▶ [Exercise goal] The data below is to be set down exactly.

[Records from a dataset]
---

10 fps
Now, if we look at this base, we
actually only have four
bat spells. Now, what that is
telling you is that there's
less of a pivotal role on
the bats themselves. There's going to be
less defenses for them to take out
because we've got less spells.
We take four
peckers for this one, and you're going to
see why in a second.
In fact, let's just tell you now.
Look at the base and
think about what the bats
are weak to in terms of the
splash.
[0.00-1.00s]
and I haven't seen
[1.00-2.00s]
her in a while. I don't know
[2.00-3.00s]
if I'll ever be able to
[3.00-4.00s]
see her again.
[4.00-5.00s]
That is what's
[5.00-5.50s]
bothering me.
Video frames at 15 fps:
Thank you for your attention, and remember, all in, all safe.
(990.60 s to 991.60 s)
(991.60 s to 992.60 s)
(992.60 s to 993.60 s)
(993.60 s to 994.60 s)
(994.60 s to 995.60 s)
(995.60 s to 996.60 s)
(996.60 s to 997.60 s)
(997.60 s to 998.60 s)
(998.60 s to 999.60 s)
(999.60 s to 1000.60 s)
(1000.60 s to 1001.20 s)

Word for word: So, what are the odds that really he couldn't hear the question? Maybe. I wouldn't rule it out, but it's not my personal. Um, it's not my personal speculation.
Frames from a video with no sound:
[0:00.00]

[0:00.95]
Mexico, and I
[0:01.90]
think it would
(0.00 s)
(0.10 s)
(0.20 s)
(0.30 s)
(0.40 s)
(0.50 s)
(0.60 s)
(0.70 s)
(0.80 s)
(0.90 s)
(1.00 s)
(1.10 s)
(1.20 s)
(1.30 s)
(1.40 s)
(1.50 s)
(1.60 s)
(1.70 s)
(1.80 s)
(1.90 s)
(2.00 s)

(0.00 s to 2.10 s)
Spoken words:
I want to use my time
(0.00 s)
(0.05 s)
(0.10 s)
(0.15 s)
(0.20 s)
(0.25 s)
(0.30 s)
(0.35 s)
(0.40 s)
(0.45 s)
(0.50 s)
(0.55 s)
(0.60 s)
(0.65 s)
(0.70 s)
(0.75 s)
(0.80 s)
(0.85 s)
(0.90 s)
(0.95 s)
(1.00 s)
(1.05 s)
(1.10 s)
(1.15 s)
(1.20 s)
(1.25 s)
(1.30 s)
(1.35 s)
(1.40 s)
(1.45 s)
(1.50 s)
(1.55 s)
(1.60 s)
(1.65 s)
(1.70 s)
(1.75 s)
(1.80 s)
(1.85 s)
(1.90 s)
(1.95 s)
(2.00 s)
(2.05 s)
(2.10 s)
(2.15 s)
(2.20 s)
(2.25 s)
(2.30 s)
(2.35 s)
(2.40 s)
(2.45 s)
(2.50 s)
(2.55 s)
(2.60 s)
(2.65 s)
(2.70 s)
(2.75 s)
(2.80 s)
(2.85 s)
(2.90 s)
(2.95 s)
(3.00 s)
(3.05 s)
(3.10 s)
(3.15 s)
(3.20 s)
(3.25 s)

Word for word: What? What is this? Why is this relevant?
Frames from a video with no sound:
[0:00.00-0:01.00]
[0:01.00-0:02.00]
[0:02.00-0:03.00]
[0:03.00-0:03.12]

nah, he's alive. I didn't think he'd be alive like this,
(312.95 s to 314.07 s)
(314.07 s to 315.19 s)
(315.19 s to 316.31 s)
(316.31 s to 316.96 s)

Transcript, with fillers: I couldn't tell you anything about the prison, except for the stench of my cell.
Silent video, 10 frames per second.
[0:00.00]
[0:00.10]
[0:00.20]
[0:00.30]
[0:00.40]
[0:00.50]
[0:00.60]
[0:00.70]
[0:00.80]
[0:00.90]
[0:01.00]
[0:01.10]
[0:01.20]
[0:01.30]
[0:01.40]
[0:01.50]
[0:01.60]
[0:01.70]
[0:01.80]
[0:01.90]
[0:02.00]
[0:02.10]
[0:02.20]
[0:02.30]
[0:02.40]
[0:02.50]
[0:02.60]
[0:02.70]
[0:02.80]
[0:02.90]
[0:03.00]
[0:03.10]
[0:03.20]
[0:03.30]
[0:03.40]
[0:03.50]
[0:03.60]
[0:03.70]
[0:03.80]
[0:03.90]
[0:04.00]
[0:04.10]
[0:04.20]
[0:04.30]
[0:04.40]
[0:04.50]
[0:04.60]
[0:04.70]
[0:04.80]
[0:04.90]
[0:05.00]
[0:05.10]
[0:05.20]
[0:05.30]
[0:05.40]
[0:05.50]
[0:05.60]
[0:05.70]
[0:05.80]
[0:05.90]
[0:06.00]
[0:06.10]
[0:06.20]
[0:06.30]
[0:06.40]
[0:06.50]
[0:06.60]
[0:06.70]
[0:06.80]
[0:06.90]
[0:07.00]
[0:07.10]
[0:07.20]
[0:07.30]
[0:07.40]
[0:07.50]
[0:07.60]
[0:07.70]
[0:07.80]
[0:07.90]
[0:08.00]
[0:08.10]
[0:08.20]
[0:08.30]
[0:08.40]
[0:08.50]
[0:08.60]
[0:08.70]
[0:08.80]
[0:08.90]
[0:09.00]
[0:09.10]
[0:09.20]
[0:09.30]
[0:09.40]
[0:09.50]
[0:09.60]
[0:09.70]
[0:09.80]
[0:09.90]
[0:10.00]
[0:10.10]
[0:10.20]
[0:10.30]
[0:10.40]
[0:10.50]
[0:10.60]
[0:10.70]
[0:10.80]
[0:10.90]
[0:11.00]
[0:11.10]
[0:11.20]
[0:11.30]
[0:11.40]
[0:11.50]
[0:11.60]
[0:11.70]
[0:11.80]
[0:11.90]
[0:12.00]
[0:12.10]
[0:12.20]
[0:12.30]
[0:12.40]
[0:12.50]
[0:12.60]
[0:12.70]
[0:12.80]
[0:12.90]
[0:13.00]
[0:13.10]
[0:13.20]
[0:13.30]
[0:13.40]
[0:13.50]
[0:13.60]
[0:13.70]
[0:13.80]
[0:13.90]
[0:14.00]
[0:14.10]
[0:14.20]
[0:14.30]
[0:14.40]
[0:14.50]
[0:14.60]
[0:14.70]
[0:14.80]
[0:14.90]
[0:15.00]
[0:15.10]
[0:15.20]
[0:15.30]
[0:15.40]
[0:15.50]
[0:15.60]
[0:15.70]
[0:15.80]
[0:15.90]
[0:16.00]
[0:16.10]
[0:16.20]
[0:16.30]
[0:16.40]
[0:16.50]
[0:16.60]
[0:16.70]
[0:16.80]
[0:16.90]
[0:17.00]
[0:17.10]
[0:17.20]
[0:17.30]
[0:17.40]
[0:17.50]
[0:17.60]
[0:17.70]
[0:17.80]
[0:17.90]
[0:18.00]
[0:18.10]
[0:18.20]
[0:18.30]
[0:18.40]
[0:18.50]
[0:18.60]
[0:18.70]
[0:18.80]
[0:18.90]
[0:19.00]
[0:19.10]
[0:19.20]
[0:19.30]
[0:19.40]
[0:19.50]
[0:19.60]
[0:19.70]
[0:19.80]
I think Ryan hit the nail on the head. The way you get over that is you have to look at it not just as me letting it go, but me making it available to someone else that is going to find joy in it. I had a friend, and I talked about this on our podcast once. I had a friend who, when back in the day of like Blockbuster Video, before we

---

▶ [Result of the exercise]
10 fps
Now, if we look at this base, we
actually only have four
bat spells. Now, what that is
telling you is that there's
less of a pivotal role on
the bats themselves. There's going to be
less defenses for them to take out
because we've got less spells.
We take four
peckers for this one, and you're going to
see why in a second.
In fact, let's just tell you now.
Look at the base and
think about what the bats
are weak to in terms of the
splash.
[0.00-1.00s]
and I haven't seen
[1.00-2.00s]
her in a while. I don't know
[2.00-3.00s]
if I'll ever be able to
[3.00-4.00s]
see her again.
[4.00-5.00s]
That is what's
[5.00-5.50s]
bothering me.
Video frames at 15 fps:
Thank you for your attention, and remember, all in, all safe.
(990.60 s to 991.60 s)
(991.60 s to 992.60 s)
(992.60 s to 993.60 s)
(993.60 s to 994.60 s)
(994.60 s to 995.60 s)
(995.60 s to 996.60 s)
(996.60 s to 997.60 s)
(997.60 s to 998.60 s)
(998.60 s to 999.60 s)
(999.60 s to 1000.60 s)
(1000.60 s to 1001.20 s)

Word for word: So, what are the odds that really he couldn't hear the question? Maybe. I wouldn't rule it out, but it's not my personal. Um, it's not my personal speculation.
Frames from a video with no sound:
[0:00.00]

[0:00.95]
Mexico, and I
[0:01.90]
think it would
(0.00 s)
(0.10 s)
(0.20 s)
(0.30 s)
(0.40 s)
(0.50 s)
(0.60 s)
(0.70 s)
(0.80 s)
(0.90 s)
(1.00 s)
(1.10 s)
(1.20 s)
(1.30 s)
(1.40 s)
(1.50 s)
(1.60 s)
(1.70 s)
(1.80 s)
(1.90 s)
(2.00 s)

(0.00 s to 2.10 s)
Spoken words:
I want to use my time
(0.00 s)
(0.05 s)
(0.10 s)
(0.15 s)
(0.20 s)
(0.25 s)
(0.30 s)
(0.35 s)
(0.40 s)
(0.45 s)
(0.50 s)
(0.55 s)
(0.60 s)
(0.65 s)
(0.70 s)
(0.75 s)
(0.80 s)
(0.85 s)
(0.90 s)
(0.95 s)
(1.00 s)
(1.05 s)
(1.10 s)
(1.15 s)
(1.20 s)
(1.25 s)
(1.30 s)
(1.35 s)
(1.40 s)
(1.45 s)
(1.50 s)
(1.55 s)
(1.60 s)
(1.65 s)
(1.70 s)
(1.75 s)
(1.80 s)
(1.85 s)
(1.90 s)
(1.95 s)
(2.00 s)
(2.05 s)
(2.10 s)
(2.15 s)
(2.20 s)
(2.25 s)
(2.30 s)
(2.35 s)
(2.40 s)
(2.45 s)
(2.50 s)
(2.55 s)
(2.60 s)
(2.65 s)
(2.70 s)
(2.75 s)
(2.80 s)
(2.85 s)
(2.90 s)
(2.95 s)
(3.00 s)
(3.05 s)
(3.10 s)
(3.15 s)
(3.20 s)
(3.25 s)

Word for word: What? What is this? Why is this relevant?
Frames from a video with no sound:
[0:00.00-0:01.00]
[0:01.00-0:02.00]
[0:02.00-0:03.00]
[0:03.00-0:03.12]

nah, he's alive. I didn't think he'd be alive like this,
(312.95 s to 314.07 s)
(314.07 s to 315.19 s)
(315.19 s to 316.31 s)
(316.31 s to 316.96 s)

Transcript, with fillers: I couldn't tell you anything about the prison, except for the stench of my cell.
Silent video, 10 frames per second.
[0:00.00]
[0:00.10]
[0:00.20]
[0:00.30]
[0:00.40]
[0:00.50]
[0:00.60]
[0:00.70]
[0:00.80]
[0:00.90]
[0:01.00]
[0:01.10]
[0:01.20]
[0:01.30]
[0:01.40]
[0:01.50]
[0:01.60]
[0:01.70]
[0:01.80]
[0:01.90]
[0:02.00]
[0:02.10]
[0:02.20]
[0:02.30]
[0:02.40]
[0:02.50]
[0:02.60]
[0:02.70]
[0:02.80]
[0:02.90]
[0:03.00]
[0:03.10]
[0:03.20]
[0:03.30]
[0:03.40]
[0:03.50]
[0:03.60]
[0:03.70]
[0:03.80]
[0:03.90]
[0:04.00]
[0:04.10]
[0:04.20]
[0:04.30]
[0:04.40]
[0:04.50]
[0:04.60]
[0:04.70]
[0:04.80]
[0:04.90]
[0:05.00]
[0:05.10]
[0:05.20]
[0:05.30]
[0:05.40]
[0:05.50]
[0:05.60]
[0:05.70]
[0:05.80]
[0:05.90]
[0:06.00]
[0:06.10]
[0:06.20]
[0:06.30]
[0:06.40]
[0:06.50]
[0:06.60]
[0:06.70]
[0:06.80]
[0:06.90]
[0:07.00]
[0:07.10]
[0:07.20]
[0:07.30]
[0:07.40]
[0:07.50]
[0:07.60]
[0:07.70]
[0:07.80]
[0:07.90]
[0:08.00]
[0:08.10]
[0:08.20]
[0:08.30]
[0:08.40]
[0:08.50]
[0:08.60]
[0:08.70]
[0:08.80]
[0:08.90]
[0:09.00]
[0:09.10]
[0:09.20]
[0:09.30]
[0:09.40]
[0:09.50]
[0:09.60]
[0:09.70]
[0:09.80]
[0:09.90]
[0:10.00]
[0:10.10]
[0:10.20]
[0:10.30]
[0:10.40]
[0:10.50]
[0:10.60]
[0:10.70]
[0:10.80]
[0:10.90]
[0:11.00]
[0:11.10]
[0:11.20]
[0:11.30]
[0:11.40]
[0:11.50]
[0:11.60]
[0:11.70]
[0:11.80]
[0:11.90]
[0:12.00]
[0:12.10]
[0:12.20]
[0:12.30]
[0:12.40]
[0:12.50]
[0:12.60]
[0:12.70]
[0:12.80]
[0:12.90]
[0:13.00]
[0:13.10]
[0:13.20]
[0:13.30]
[0:13.40]
[0:13.50]
[0:13.60]
[0:13.70]
[0:13.80]
[0:13.90]
[0:14.00]
[0:14.10]
[0:14.20]
[0:14.30]
[0:14.40]
[0:14.50]
[0:14.60]
[0:14.70]
[0:14.80]
[0:14.90]
[0:15.00]
[0:15.10]
[0:15.20]
[0:15.30]
[0:15.40]
[0:15.50]
[0:15.60]
[0:15.70]
[0:15.80]
[0:15.90]
[0:16.00]
[0:16.10]
[0:16.20]
[0:16.30]
[0:16.40]
[0:16.50]
[0:16.60]
[0:16.70]
[0:16.80]
[0:16.90]
[0:17.00]
[0:17.10]
[0:17.20]
[0:17.30]
[0:17.40]
[0:17.50]
[0:17.60]
[0:17.70]
[0:17.80]
[0:17.90]
[0:18.00]
[0:18.10]
[0:18.20]
[0:18.30]
[0:18.40]
[0:18.50]
[0:18.60]
[0:18.70]
[0:18.80]
[0:18.90]
[0:19.00]
[0:19.10]
[0:19.20]
[0:19.30]
[0:19.40]
[0:19.50]
[0:19.60]
[0:19.70]
[0:19.80]
I think Ryan hit the nail on the head. The way you get over that is you have to look at it not just as me letting it go, but me making it available to someone else that is going to find joy in it. I had a friend, and I talked about this on our podcast once. I had a friend who, when back in the day of like Blockbuster Video, before we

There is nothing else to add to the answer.